* _About this exercise_:
Repeat the listing verbatim. Drop any pictures.
-------
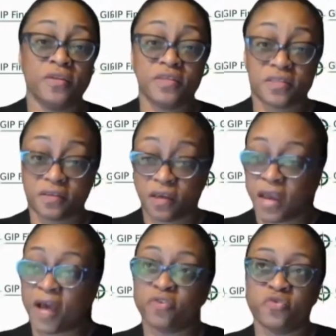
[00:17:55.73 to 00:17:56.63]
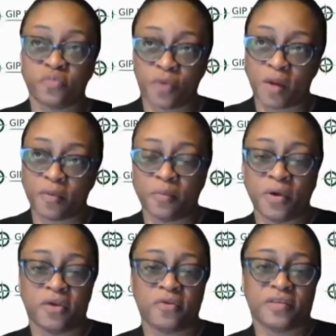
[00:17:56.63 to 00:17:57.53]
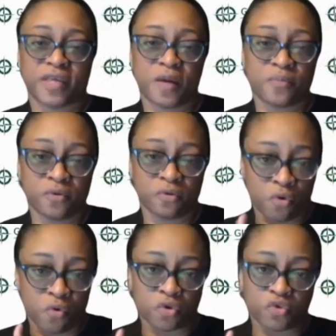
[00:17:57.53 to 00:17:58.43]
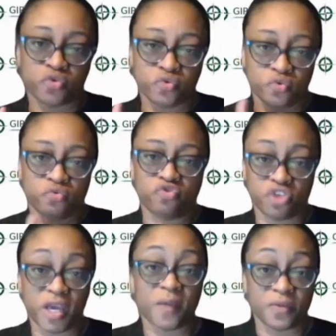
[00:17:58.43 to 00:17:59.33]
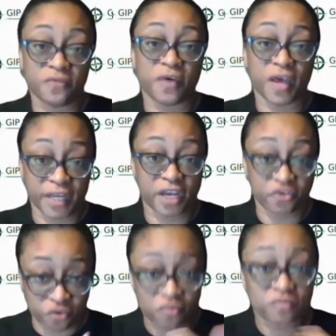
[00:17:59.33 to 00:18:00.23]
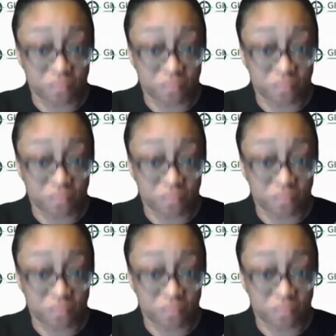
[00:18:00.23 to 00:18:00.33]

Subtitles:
this, I'll use probably a better example, or to GIP Financials,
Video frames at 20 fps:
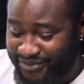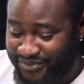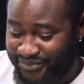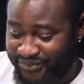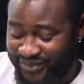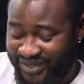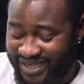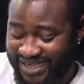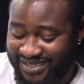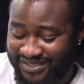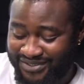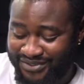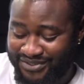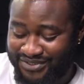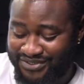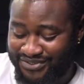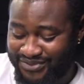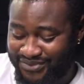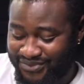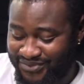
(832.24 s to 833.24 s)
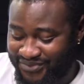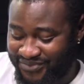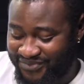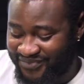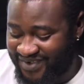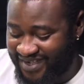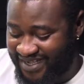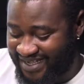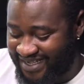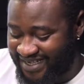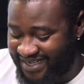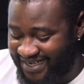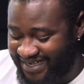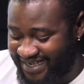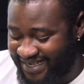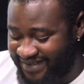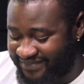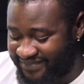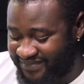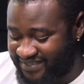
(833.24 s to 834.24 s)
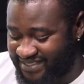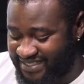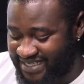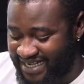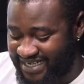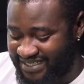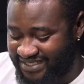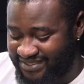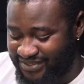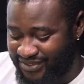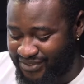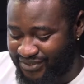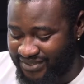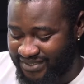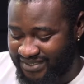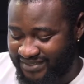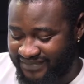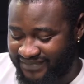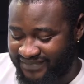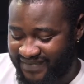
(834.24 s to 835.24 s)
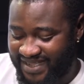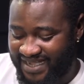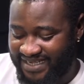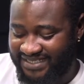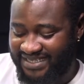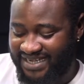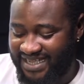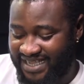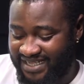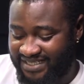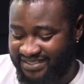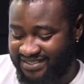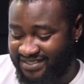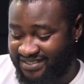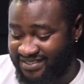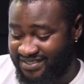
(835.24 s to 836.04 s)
We cannot overemphasize on the fact that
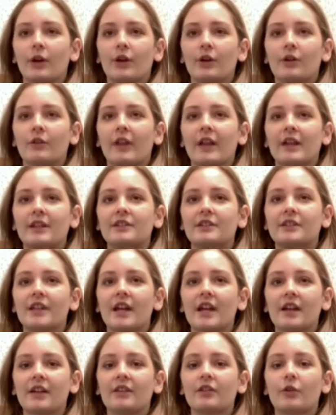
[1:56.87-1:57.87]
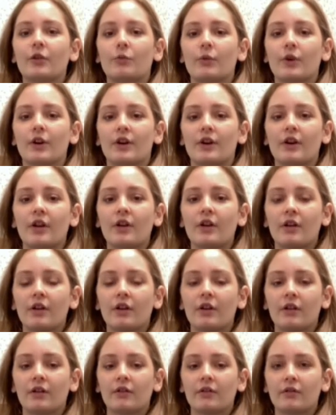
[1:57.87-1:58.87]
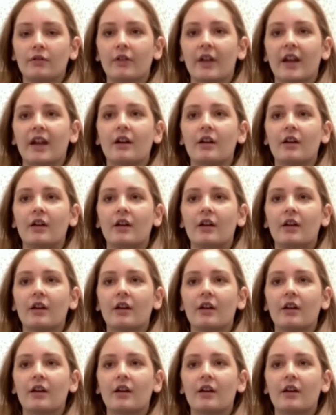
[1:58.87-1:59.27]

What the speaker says: like saying the word like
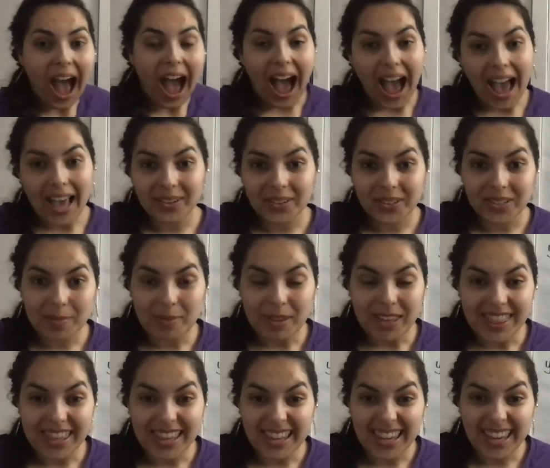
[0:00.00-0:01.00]
I'm going to be
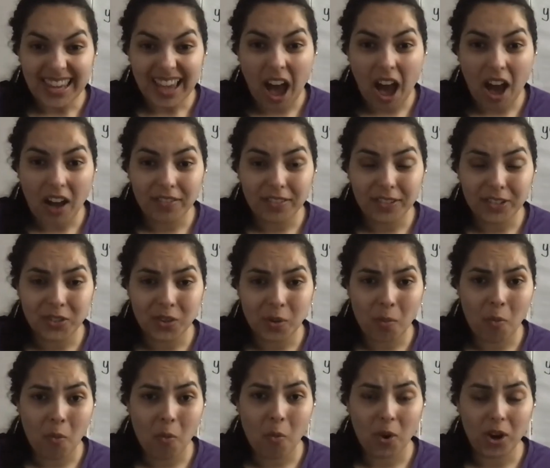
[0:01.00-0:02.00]
thinking of
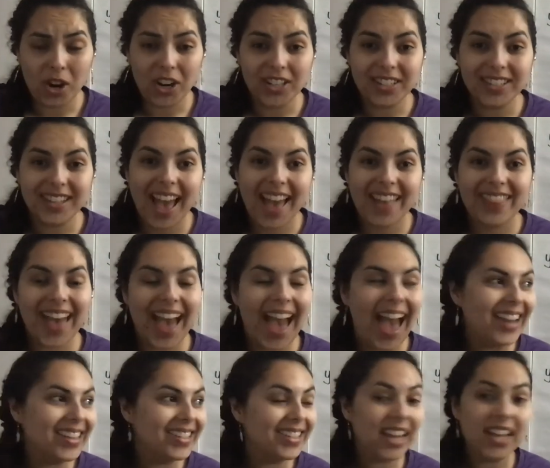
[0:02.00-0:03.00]
some words
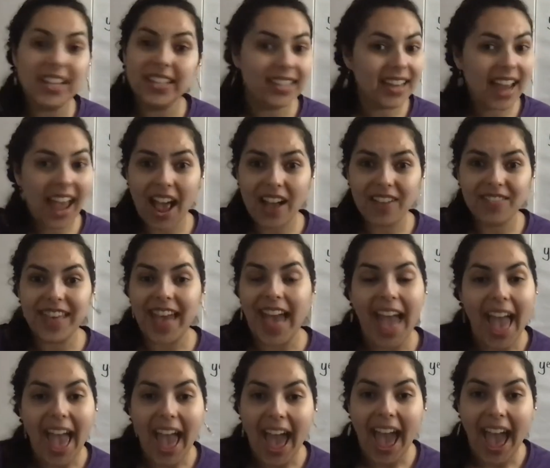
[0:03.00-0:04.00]
that doesn't have the
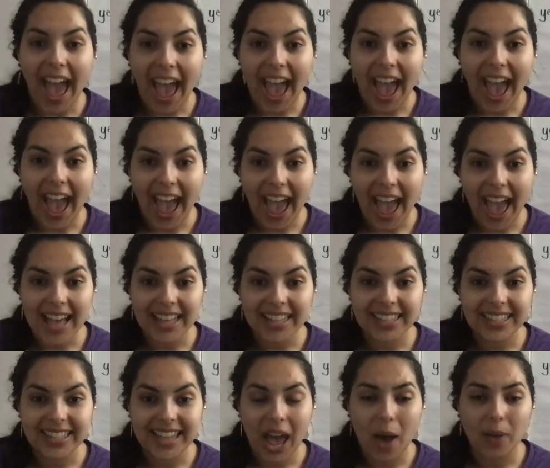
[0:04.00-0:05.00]
ah ah ah
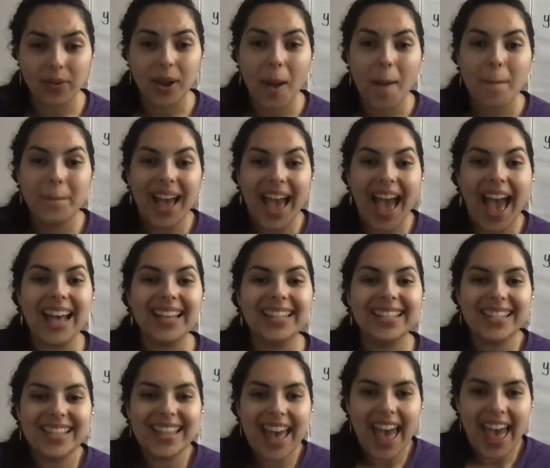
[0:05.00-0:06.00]
sound but
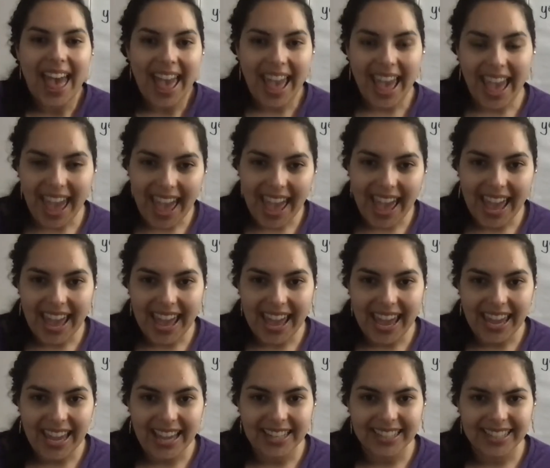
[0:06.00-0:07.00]
has the
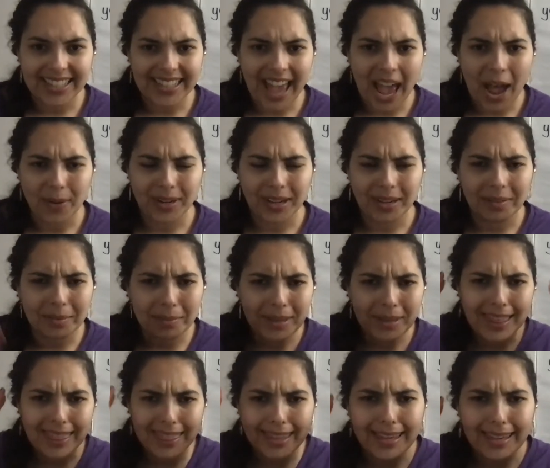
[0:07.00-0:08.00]
a sound. I'm going to
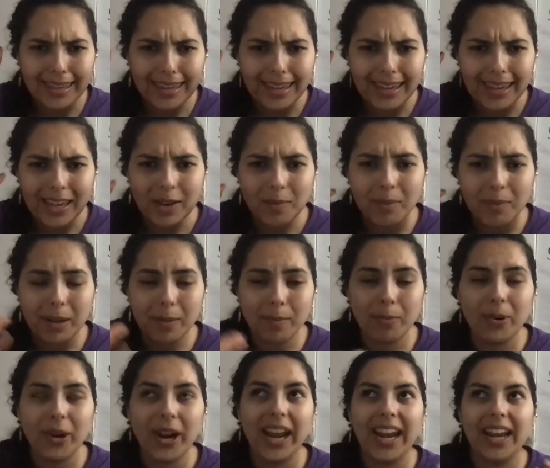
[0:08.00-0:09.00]
be thinking in my
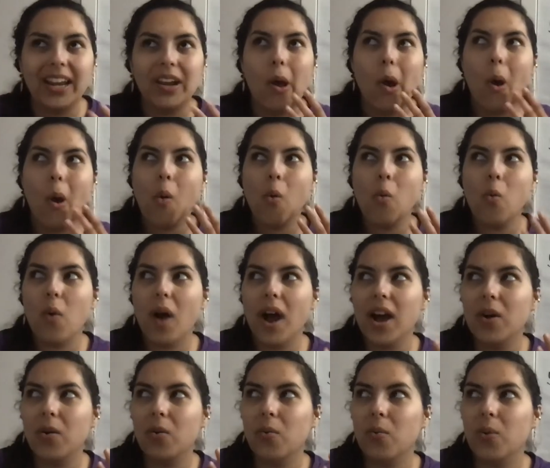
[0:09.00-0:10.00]
brain
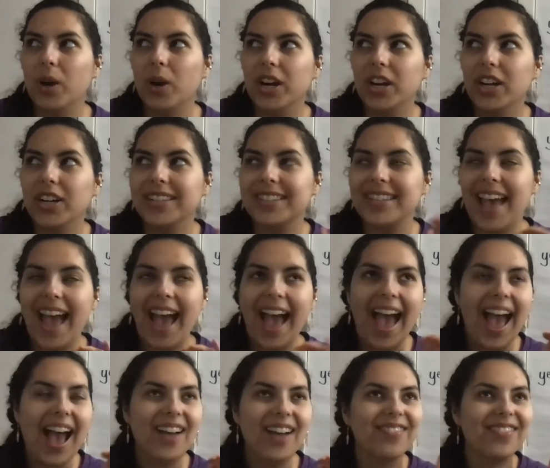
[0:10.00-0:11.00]
what words
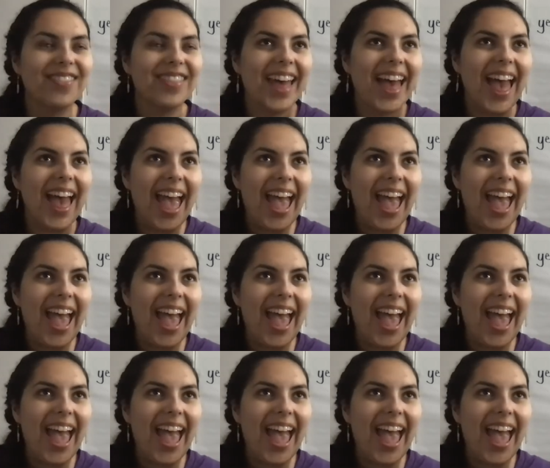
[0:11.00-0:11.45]
have the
-------
* _Answer to the exercise_:
[00:17:55.73 to 00:17:56.63]
[00:17:56.63 to 00:17:57.53]
[00:17:57.53 to 00:17:58.43]
[00:17:58.43 to 00:17:59.33]
[00:17:59.33 to 00:18:00.23]
[00:18:00.23 to 00:18:00.33]

Subtitles:
this, I'll use probably a better example, or to GIP Financials,
Video frames at 20 fps:
(832.24 s to 833.24 s)
(833.24 s to 834.24 s)
(834.24 s to 835.24 s)
(835.24 s to 836.04 s)
We cannot overemphasize on the fact that
[1:56.87-1:57.87]
[1:57.87-1:58.87]
[1:58.87-1:59.27]

What the speaker says: like saying the word like
[0:00.00-0:01.00]
I'm going to be
[0:01.00-0:02.00]
thinking of
[0:02.00-0:03.00]
some words
[0:03.00-0:04.00]
that doesn't have the
[0:04.00-0:05.00]
ah ah ah
[0:05.00-0:06.00]
sound but
[0:06.00-0:07.00]
has the
[0:07.00-0:08.00]
a sound. I'm going to
[0:08.00-0:09.00]
be thinking in my
[0:09.00-0:10.00]
brain
[0:10.00-0:11.00]
what words
[0:11.00-0:11.45]
have the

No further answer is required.